▸ **Your instructions**
Repeat the records in full. No pictures belong in the copy.

━━━ Material provided

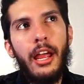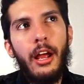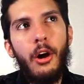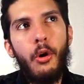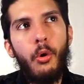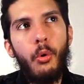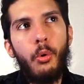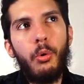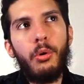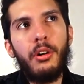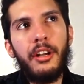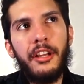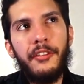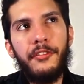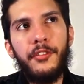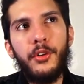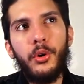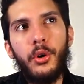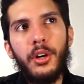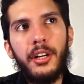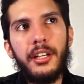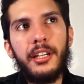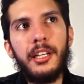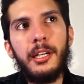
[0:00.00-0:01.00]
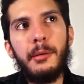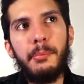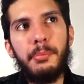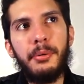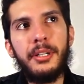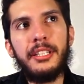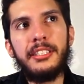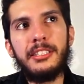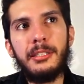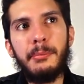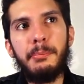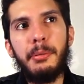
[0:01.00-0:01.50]
Or if you are going to
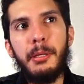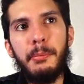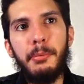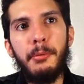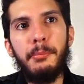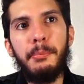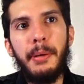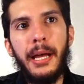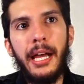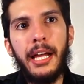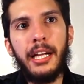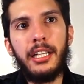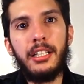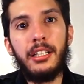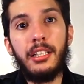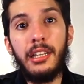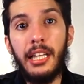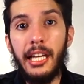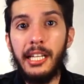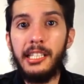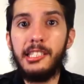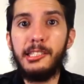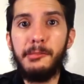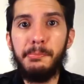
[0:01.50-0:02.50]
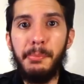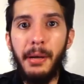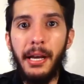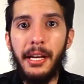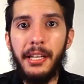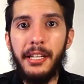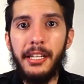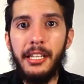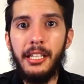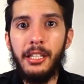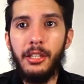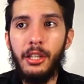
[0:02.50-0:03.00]
bring some people back, like
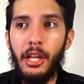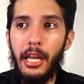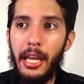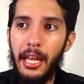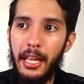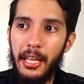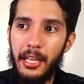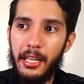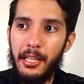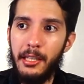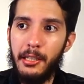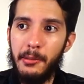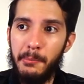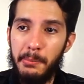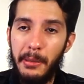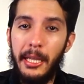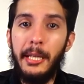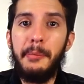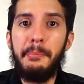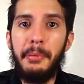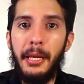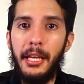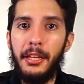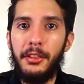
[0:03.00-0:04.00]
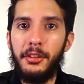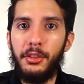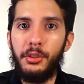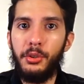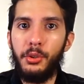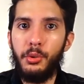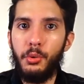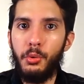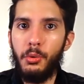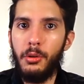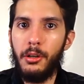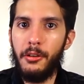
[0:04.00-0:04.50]
Spidey and Black Panther,
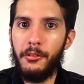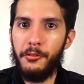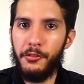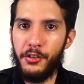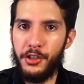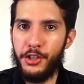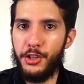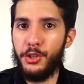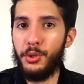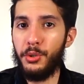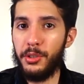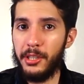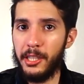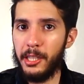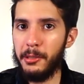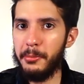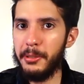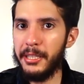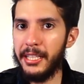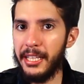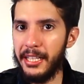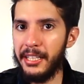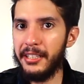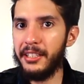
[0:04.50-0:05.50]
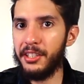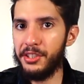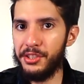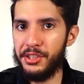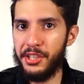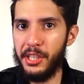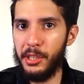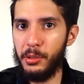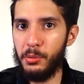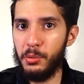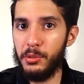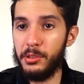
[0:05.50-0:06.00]
who are for sure going to be getting their
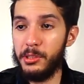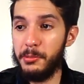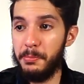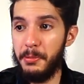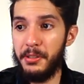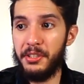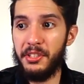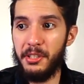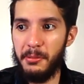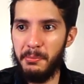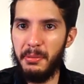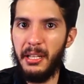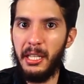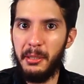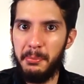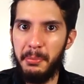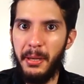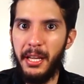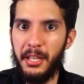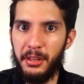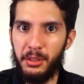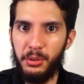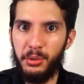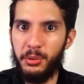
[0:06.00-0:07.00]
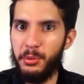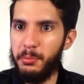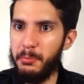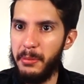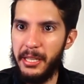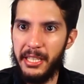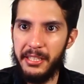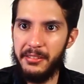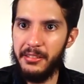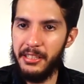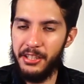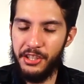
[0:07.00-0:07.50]
sequel, especially Black Panther, who
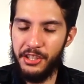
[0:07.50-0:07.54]
made a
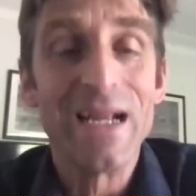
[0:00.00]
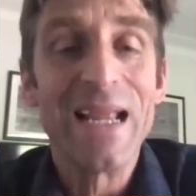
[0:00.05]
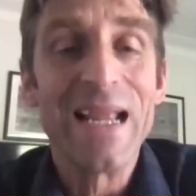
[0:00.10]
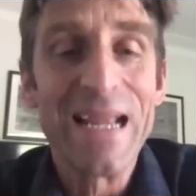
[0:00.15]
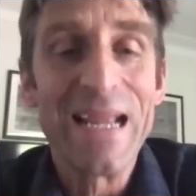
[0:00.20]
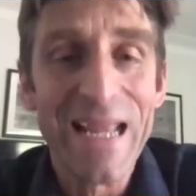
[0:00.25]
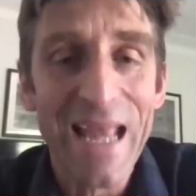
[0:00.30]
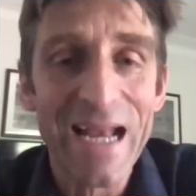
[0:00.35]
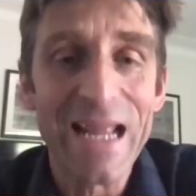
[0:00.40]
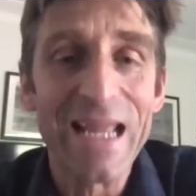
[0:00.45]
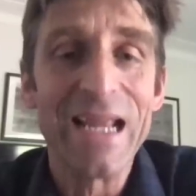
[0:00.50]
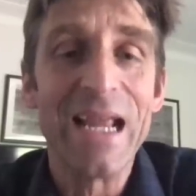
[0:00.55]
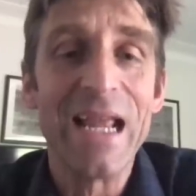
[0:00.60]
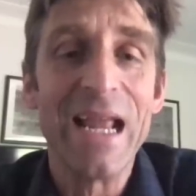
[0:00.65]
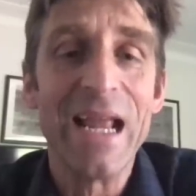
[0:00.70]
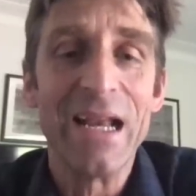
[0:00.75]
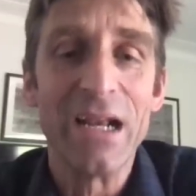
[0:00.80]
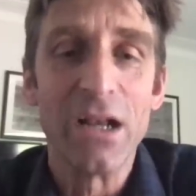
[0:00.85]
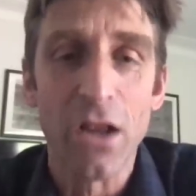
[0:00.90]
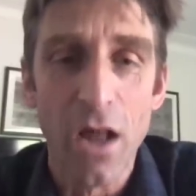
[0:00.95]
getting
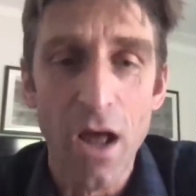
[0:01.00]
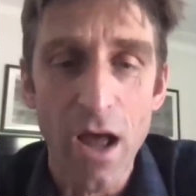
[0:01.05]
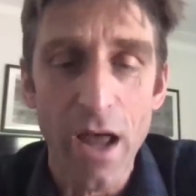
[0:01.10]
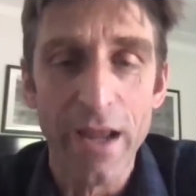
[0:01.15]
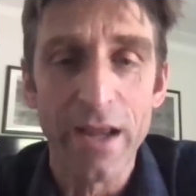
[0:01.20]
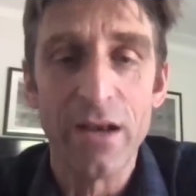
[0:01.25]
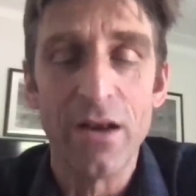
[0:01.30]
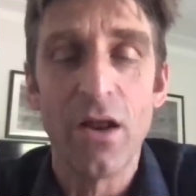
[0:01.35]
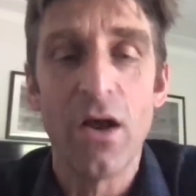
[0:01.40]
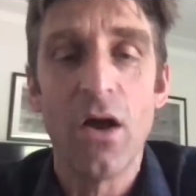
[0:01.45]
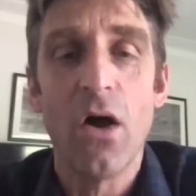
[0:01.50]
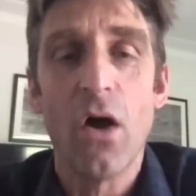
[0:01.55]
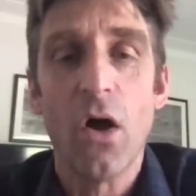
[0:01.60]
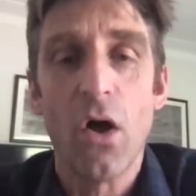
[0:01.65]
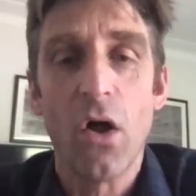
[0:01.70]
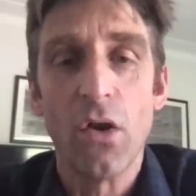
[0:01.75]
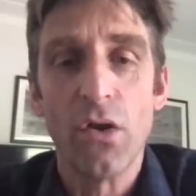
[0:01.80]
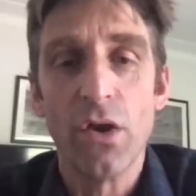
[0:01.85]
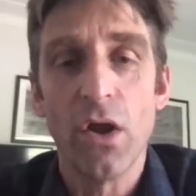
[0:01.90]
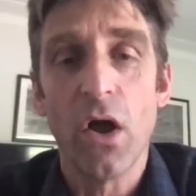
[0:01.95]
in line
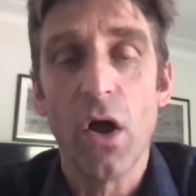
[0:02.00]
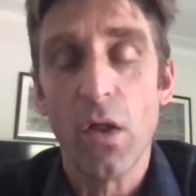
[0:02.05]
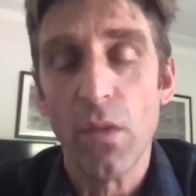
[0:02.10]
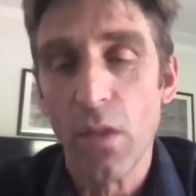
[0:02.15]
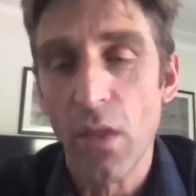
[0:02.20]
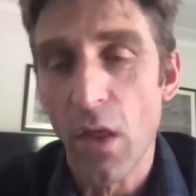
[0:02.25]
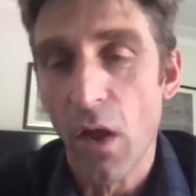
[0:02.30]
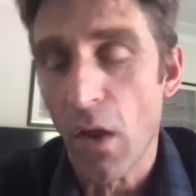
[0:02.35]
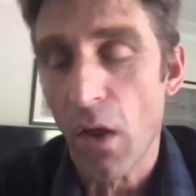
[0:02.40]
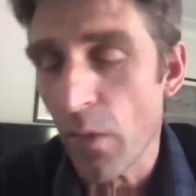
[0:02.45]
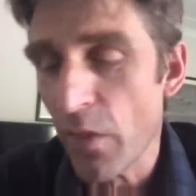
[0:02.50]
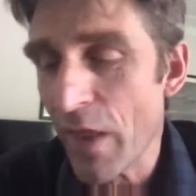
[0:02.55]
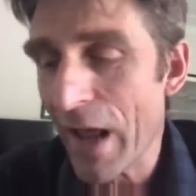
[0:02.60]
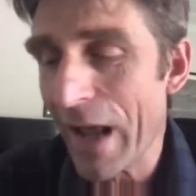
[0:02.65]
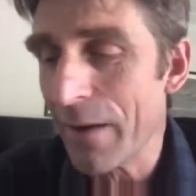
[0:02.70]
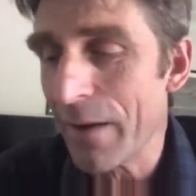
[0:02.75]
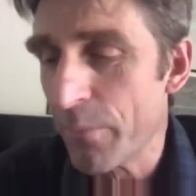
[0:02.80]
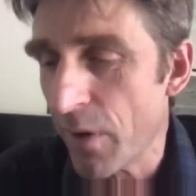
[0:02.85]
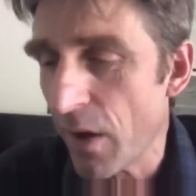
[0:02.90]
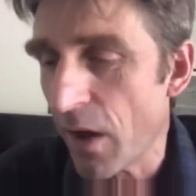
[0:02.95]
on
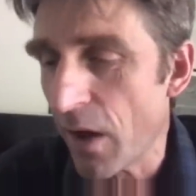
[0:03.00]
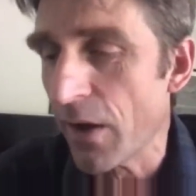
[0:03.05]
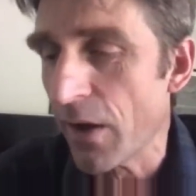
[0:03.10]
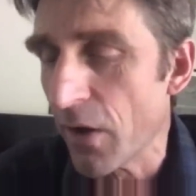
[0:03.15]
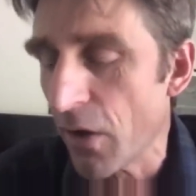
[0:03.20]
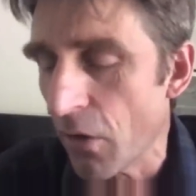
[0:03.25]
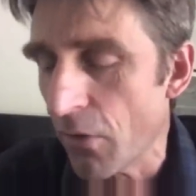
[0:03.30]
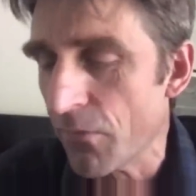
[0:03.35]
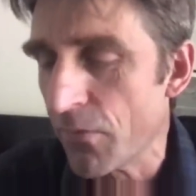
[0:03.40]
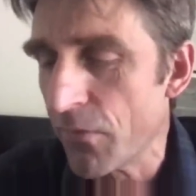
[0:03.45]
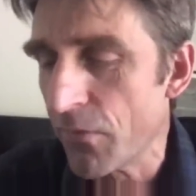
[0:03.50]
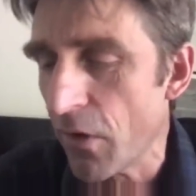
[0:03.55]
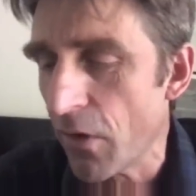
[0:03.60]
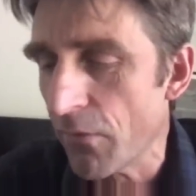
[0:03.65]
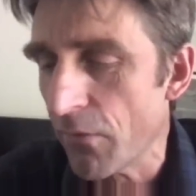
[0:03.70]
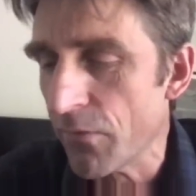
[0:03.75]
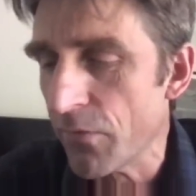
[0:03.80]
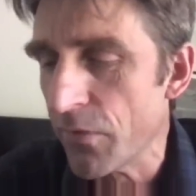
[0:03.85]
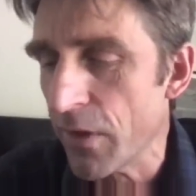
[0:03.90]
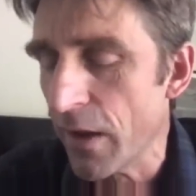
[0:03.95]
that part of
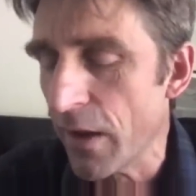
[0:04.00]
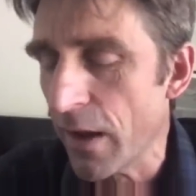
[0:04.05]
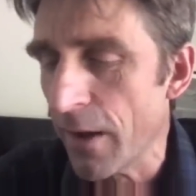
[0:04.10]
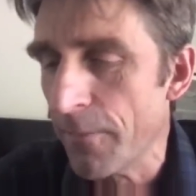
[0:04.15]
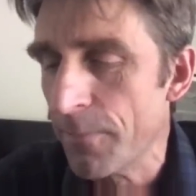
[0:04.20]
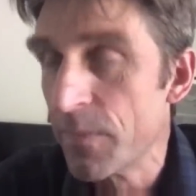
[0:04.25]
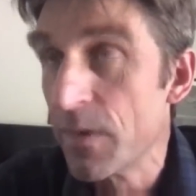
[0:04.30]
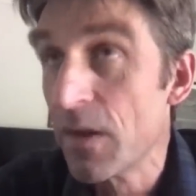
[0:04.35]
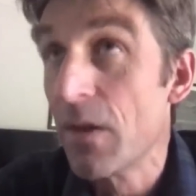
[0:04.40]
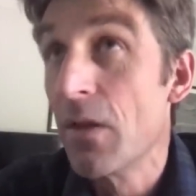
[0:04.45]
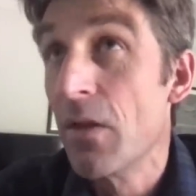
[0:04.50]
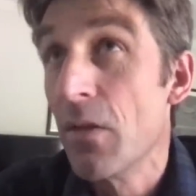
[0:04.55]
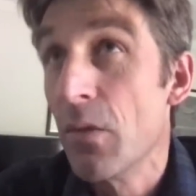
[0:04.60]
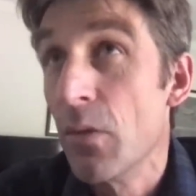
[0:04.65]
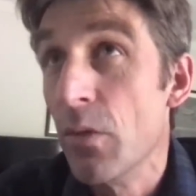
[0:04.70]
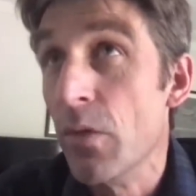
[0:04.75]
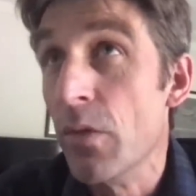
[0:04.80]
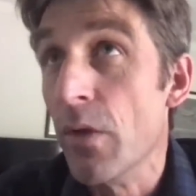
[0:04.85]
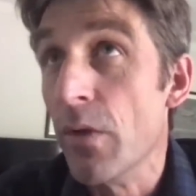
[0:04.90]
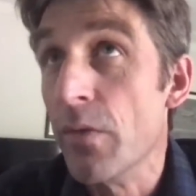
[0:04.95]
the
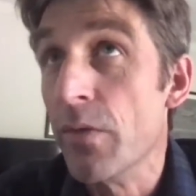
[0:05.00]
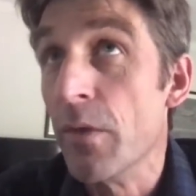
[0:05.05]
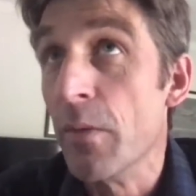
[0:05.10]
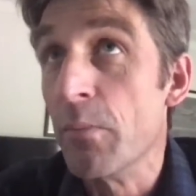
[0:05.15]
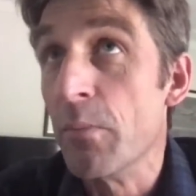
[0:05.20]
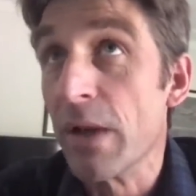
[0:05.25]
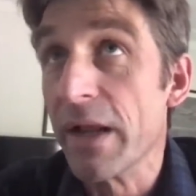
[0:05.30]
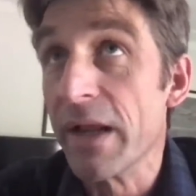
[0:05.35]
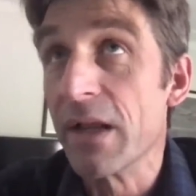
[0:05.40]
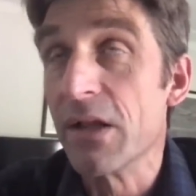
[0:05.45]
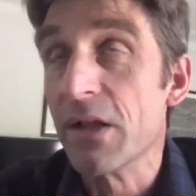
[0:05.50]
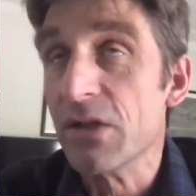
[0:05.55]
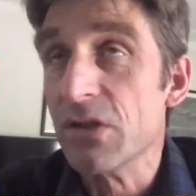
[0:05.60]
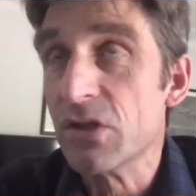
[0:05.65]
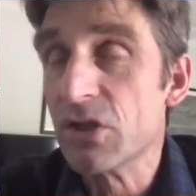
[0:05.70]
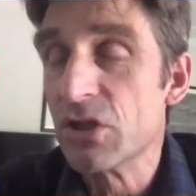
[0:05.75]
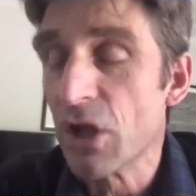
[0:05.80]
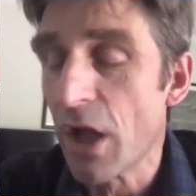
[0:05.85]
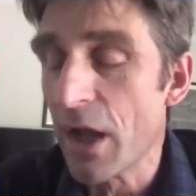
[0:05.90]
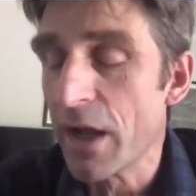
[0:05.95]
Blinken
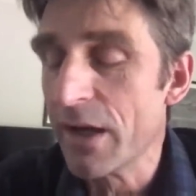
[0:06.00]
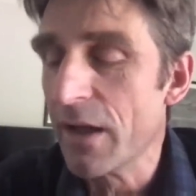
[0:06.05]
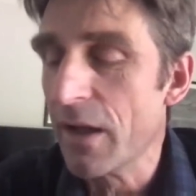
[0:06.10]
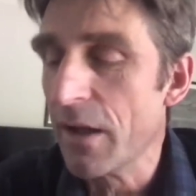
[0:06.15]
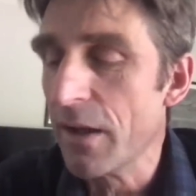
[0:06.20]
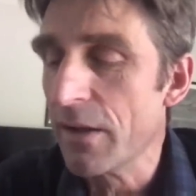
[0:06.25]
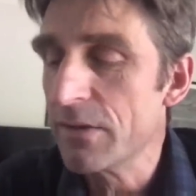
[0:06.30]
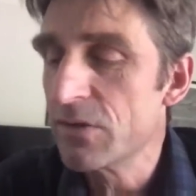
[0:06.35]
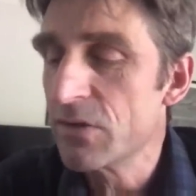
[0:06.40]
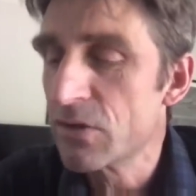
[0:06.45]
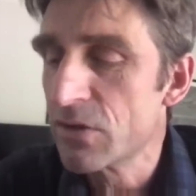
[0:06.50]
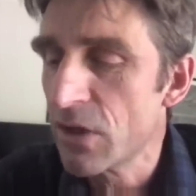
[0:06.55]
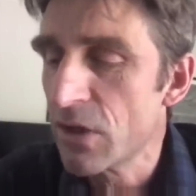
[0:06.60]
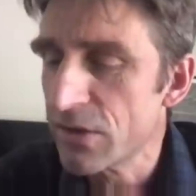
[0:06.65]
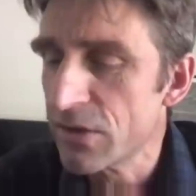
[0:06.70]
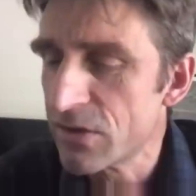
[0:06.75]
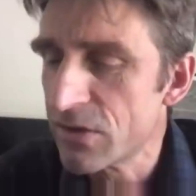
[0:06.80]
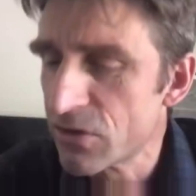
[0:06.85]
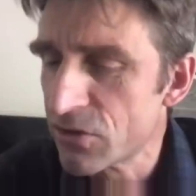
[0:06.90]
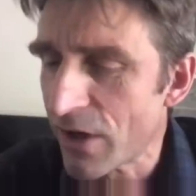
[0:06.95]
China
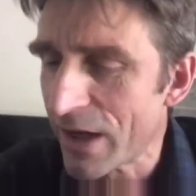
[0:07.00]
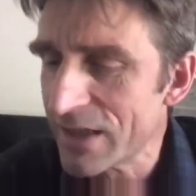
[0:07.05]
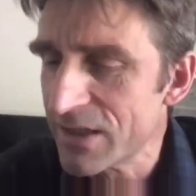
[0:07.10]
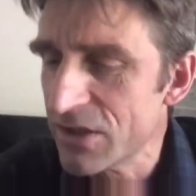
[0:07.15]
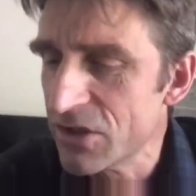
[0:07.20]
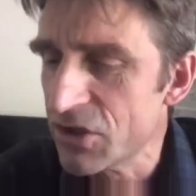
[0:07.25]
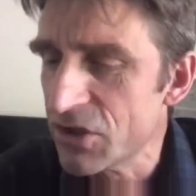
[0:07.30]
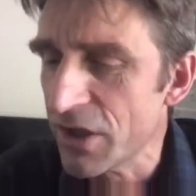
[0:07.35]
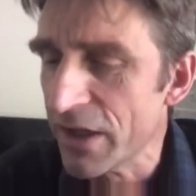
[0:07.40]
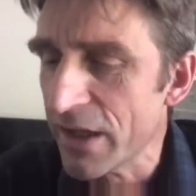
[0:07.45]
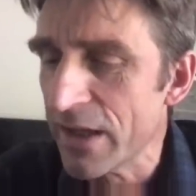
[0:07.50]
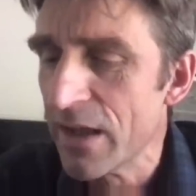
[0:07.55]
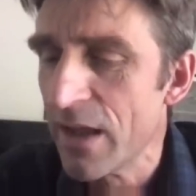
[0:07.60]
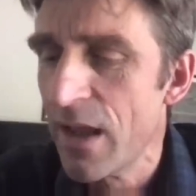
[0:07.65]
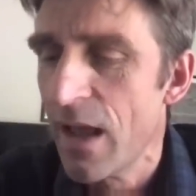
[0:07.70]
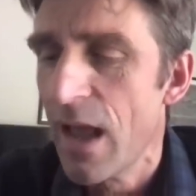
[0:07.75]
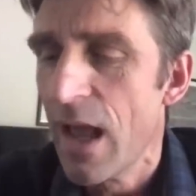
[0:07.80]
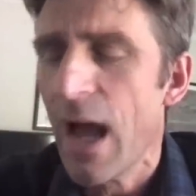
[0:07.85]
strategy.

━━━━━━

▸ **Answer to this exercise**
[0:00.00-0:01.00]
[0:01.00-0:01.50]
Or if you are going to
[0:01.50-0:02.50]
[0:02.50-0:03.00]
bring some people back, like
[0:03.00-0:04.00]
[0:04.00-0:04.50]
Spidey and Black Panther,
[0:04.50-0:05.50]
[0:05.50-0:06.00]
who are for sure going to be getting their
[0:06.00-0:07.00]
[0:07.00-0:07.50]
sequel, especially Black Panther, who
[0:07.50-0:07.54]
made a
[0:00.00]
[0:00.05]
[0:00.10]
[0:00.15]
[0:00.20]
[0:00.25]
[0:00.30]
[0:00.35]
[0:00.40]
[0:00.45]
[0:00.50]
[0:00.55]
[0:00.60]
[0:00.65]
[0:00.70]
[0:00.75]
[0:00.80]
[0:00.85]
[0:00.90]
[0:00.95]
getting
[0:01.00]
[0:01.05]
[0:01.10]
[0:01.15]
[0:01.20]
[0:01.25]
[0:01.30]
[0:01.35]
[0:01.40]
[0:01.45]
[0:01.50]
[0:01.55]
[0:01.60]
[0:01.65]
[0:01.70]
[0:01.75]
[0:01.80]
[0:01.85]
[0:01.90]
[0:01.95]
in line
[0:02.00]
[0:02.05]
[0:02.10]
[0:02.15]
[0:02.20]
[0:02.25]
[0:02.30]
[0:02.35]
[0:02.40]
[0:02.45]
[0:02.50]
[0:02.55]
[0:02.60]
[0:02.65]
[0:02.70]
[0:02.75]
[0:02.80]
[0:02.85]
[0:02.90]
[0:02.95]
on
[0:03.00]
[0:03.05]
[0:03.10]
[0:03.15]
[0:03.20]
[0:03.25]
[0:03.30]
[0:03.35]
[0:03.40]
[0:03.45]
[0:03.50]
[0:03.55]
[0:03.60]
[0:03.65]
[0:03.70]
[0:03.75]
[0:03.80]
[0:03.85]
[0:03.90]
[0:03.95]
that part of
[0:04.00]
[0:04.05]
[0:04.10]
[0:04.15]
[0:04.20]
[0:04.25]
[0:04.30]
[0:04.35]
[0:04.40]
[0:04.45]
[0:04.50]
[0:04.55]
[0:04.60]
[0:04.65]
[0:04.70]
[0:04.75]
[0:04.80]
[0:04.85]
[0:04.90]
[0:04.95]
the
[0:05.00]
[0:05.05]
[0:05.10]
[0:05.15]
[0:05.20]
[0:05.25]
[0:05.30]
[0:05.35]
[0:05.40]
[0:05.45]
[0:05.50]
[0:05.55]
[0:05.60]
[0:05.65]
[0:05.70]
[0:05.75]
[0:05.80]
[0:05.85]
[0:05.90]
[0:05.95]
Blinken
[0:06.00]
[0:06.05]
[0:06.10]
[0:06.15]
[0:06.20]
[0:06.25]
[0:06.30]
[0:06.35]
[0:06.40]
[0:06.45]
[0:06.50]
[0:06.55]
[0:06.60]
[0:06.65]
[0:06.70]
[0:06.75]
[0:06.80]
[0:06.85]
[0:06.90]
[0:06.95]
China
[0:07.00]
[0:07.05]
[0:07.10]
[0:07.15]
[0:07.20]
[0:07.25]
[0:07.30]
[0:07.35]
[0:07.40]
[0:07.45]
[0:07.50]
[0:07.55]
[0:07.60]
[0:07.65]
[0:07.70]
[0:07.75]
[0:07.80]
[0:07.85]
strategy.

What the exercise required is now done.